Reevaluation of cyclosporine induced hepatotoxicity in the isolated perfused rat liver

Abstract

Livers of male rats were perfused for 120 min in a recirculating hemoglobin-free system with different concentrations of cyclosporine (CS 2, 10, 50, 150 and 200 mg/l). CS produced damage to the livers in a dose dependent manner. The first sign of hepatotoxicity was a reduction of bile flow amounting to 50% already at 50 mg/l CS. At concentrations of 150 mg/l and 200 mg/l, CS lead to a nearly complete suppression of bile flow, furthermore to a release of cytosolic (GPT, glutamate–pyruvate transaminase, LDH, lactate dehydrogenase) and mitochondrial (GLDH, glutamate dehydrogenase) enzymes into the perfusate and to a decrease in hepatic oxygen consumption (30% at 200 mg/l CS).

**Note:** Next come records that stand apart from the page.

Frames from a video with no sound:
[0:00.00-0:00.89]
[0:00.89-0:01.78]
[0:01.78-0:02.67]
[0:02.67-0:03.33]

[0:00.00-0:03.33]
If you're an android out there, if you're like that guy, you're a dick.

As a consequence of the reduced aerobic energy supply, hepatic ATP concentration declined (70% at 200 mg/l CS). The hepatic concentrations of reduced glutathione (GSH) were not changed but those of oxidized glutathione (GSSG) increased up to 5-fold by CS. Malondialdehyde (MDA) concentrations in the liver and in the perfusate were not affected consistently by CS. The toxic actions of CS in the isolated rat liver were not influenced (a) by the feeding status of the rats (fed or fasted before surgery) or (b) by addition of superoxide dismutase (SOD, 20 mg/l) and catalase (20 mg/l) to the perfusate 30 min before CS. On the other hand, CS-induced hepatic injury could be attenuated or inhibited completely by addition to the perfusate of (1) 2 mmol/l GSH; (2) 12 mmol/l serine; (3) 12 mmol/l glycine; (4) 0.09 mmol/l deferoxamine (DFO). Conclusions: CS induces cholestasis at lower concentrations, probably by another mechanism(s) than the other signs of hepatotoxicity (enzyme release, ATP depletion). Several lines of evidence indicate a probable participation of reactive oxygen species in CS-induced hepatotoxicity. GSH, DFO, glycine and serine could provide therapeutic opportunities to prevent CS-induced hepatotoxicity in patients treated with high doses of CS.